The Persistence of Tribalism

I think I need to go back and reread Benjamin Barber’s Jihad vs. McWorld.

The cover of that paperback illustrated the conflict Barber was addressing: a woman in a full burka drinking a diet Pepsi. That one picture showed the conflict between globalization and tribalism.

Barber was exploring the conflict between consumer capitalism in a constantly shrinking, interconnected modern world and deeply-rooted “tribes”–cultures resistant to and threatened by modernization.

In the wake of the recent terrorist attacks in Istanbul and Brussels, it’s easy enough to point our fingers at the jihadists who believe they are defending their tribal cultures against encroaching global norms. These extremists pose a real challenge to civilization, and the best way to meet and defeat that challenge is by no means clear–not just because of the danger and mayhem they pose, but because there are troubling signs that many of our more “civilized” citizens are responding in kind.

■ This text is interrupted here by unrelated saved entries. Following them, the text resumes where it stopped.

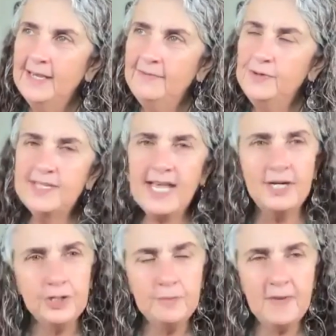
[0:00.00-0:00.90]
if you say
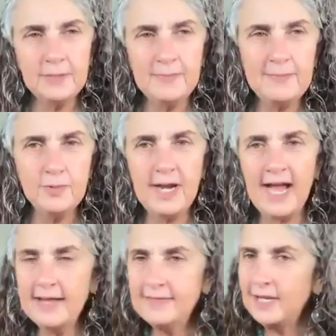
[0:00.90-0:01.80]
too much,
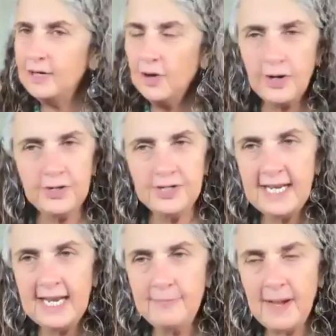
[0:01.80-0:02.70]
they're not going to
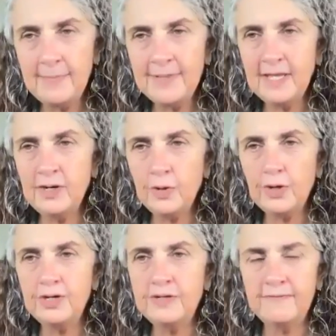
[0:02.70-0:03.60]
keep up and they're not
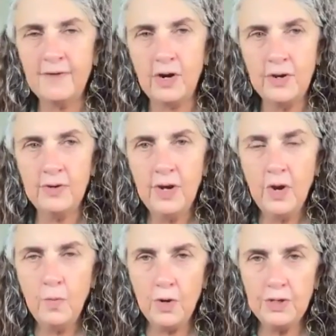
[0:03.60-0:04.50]
going to follow
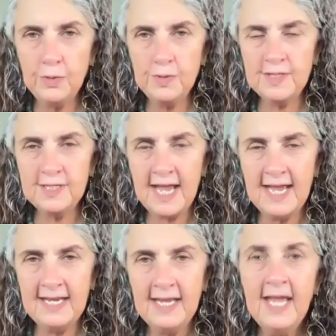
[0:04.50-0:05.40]
what you
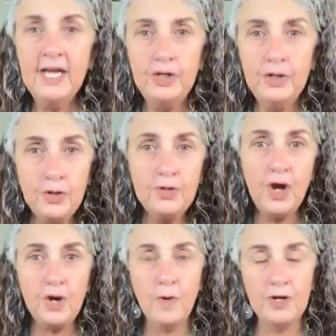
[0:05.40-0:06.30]
say. You
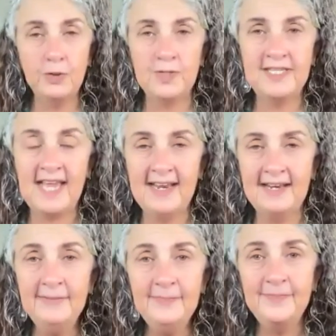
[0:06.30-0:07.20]
know what you're
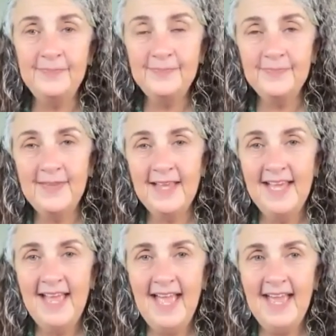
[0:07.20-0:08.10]
saying.
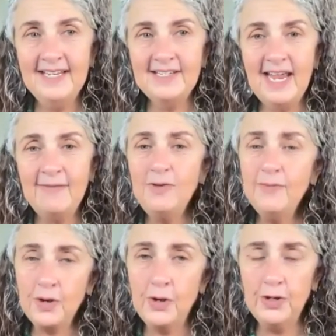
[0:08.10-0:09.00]
And have you
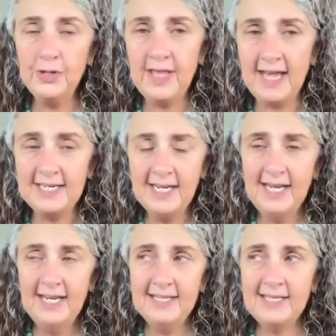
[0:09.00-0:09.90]
ever heard that
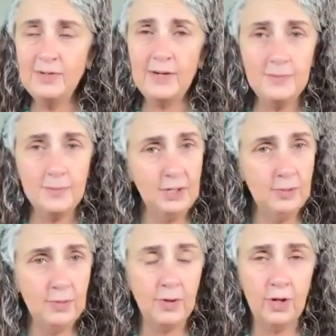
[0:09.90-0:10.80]
sometimes when
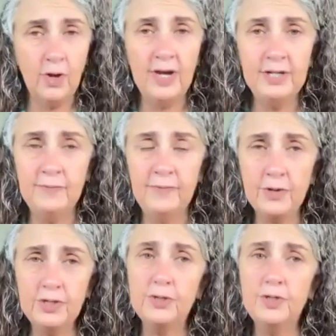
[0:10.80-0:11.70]
you're online, you've
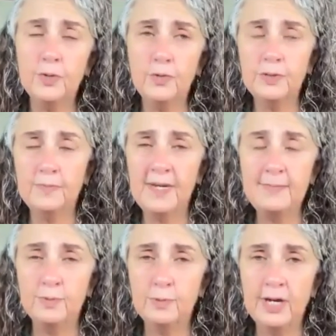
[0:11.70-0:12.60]
got to talk to
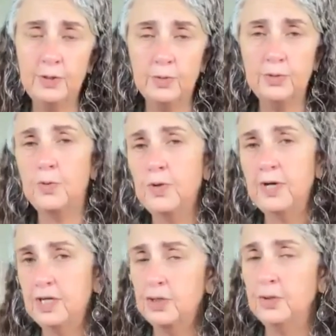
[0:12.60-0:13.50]
people like you're
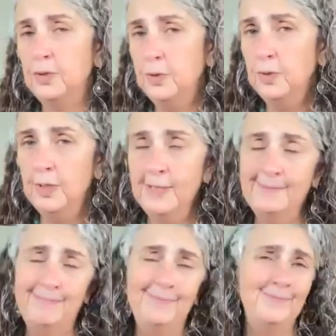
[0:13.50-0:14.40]
talking to
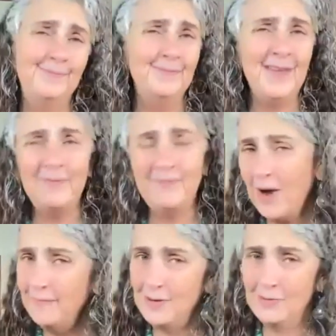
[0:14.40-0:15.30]
a
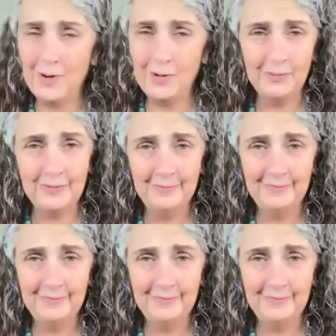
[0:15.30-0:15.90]
5-year-old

Whatever else accounts for the electoral successes of Donald Trump, a major element has been his blatant appeal to white American tribalism–his willingness to “go there,” to draw stark lines between (a culturally and racially-defined) “us” and “them.” Proposals from Trump and Cruz to “patrol” Muslim communities, to build a wall between the United States and Mexico, the scornful rejection of civility and inclusiveness as “political correctness” all serve to remind us that Middle East jihadis aren’t the only groups responding viscerally to what they see as assaults on their worldviews.

Communication and transportation technologies, scientific and medical discoveries, the growth, productivity and interrelationship of the global economy–all of these advances hold enormous promise, if we can enlarge our concept of our tribes to include the other humans with whom we share the planet.

But right now, the signs are anything but auspicious.